Is this fixable (getting out of a bad relationship pattern)?

Anonymous
I too wanted to improve me relationship skills and ended up in too many relationships for too long that really should've been ended. The relationship skill I needed to learn (and eventually did) was leave when they show you who they are. I quit thinking that every relationship issue was something I needed to work on.

He is showing you that either he doesn't value you or your time or that he hates having difficult conversations. Because really how hard would've been to text and say "going camping alone this weekend talk to you Tues". But he didn't.

This man and relationship has nothing to teach you by staying in it. The best thing you can learn from this is to respect yourself and your time. Break up with him.

"This relationship isn't working for me."
Anonymous
He has ADHD
Anonymous
Anonymous wrote:
Anonymous wrote:OP here.

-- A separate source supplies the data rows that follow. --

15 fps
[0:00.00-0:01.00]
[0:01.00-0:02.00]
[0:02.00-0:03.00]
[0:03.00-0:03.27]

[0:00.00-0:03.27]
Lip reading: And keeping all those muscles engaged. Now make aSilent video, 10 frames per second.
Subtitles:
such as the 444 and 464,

Look, I'm well aware that this is a cra8*y thing for him to do and that the easy thing would be to end things.

But doing the easy thing is just going to put me back where I started 6 months ago. I'm looking to work on relationship skills so I can grow. It may well be that he doesn't want to work on anything, but I can only control me. So I'm not going to break up with someone based on assumptions of what's happening.

And, no, he's not with another woman, and, yes, he and many other people I know do camp alone. And the issue isn't that he's doing something without me - given what's going on with his life, he totally deserves a few days to decompress on his own and I totally support that. The issue is the lack of communication. Which could come from a lack of respect, but also other things.

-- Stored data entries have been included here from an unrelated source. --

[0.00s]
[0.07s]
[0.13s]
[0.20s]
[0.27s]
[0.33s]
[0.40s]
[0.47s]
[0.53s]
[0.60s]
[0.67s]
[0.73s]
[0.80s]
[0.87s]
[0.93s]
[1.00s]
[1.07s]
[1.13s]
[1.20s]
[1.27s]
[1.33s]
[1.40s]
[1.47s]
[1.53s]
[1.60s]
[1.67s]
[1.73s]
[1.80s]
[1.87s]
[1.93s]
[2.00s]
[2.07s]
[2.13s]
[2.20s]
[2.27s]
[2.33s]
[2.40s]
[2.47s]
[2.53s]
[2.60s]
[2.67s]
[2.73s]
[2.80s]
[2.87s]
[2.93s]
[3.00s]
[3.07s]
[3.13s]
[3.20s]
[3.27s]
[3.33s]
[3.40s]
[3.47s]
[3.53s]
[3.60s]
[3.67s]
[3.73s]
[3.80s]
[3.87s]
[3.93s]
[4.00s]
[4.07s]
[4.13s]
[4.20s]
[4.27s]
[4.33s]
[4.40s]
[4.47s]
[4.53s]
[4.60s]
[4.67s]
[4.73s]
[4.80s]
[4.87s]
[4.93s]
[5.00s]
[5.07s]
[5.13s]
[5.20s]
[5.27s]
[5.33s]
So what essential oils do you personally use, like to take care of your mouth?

Yes, if you break up with him you will be single again. That is unappetizing. You have six months of sunk costs invested in this relationship. Don’t throw good money and time after bad. Cut your losses and look for someone who is a better match.

Part of relationship skills is recognizing when someone Is not a good fit. Another part is communicating your needs. It is not a “relationship skill” to get other people to behave politely. A grown, healthy man does not tentatively make plans and then leave you hanging for 72 hours on a holiday weekend. It is a “relationship skill” to recognize that such a person is not yet capable of a respectful, equal healthy relationship And needs more time for self-work. You are not part of his self-work.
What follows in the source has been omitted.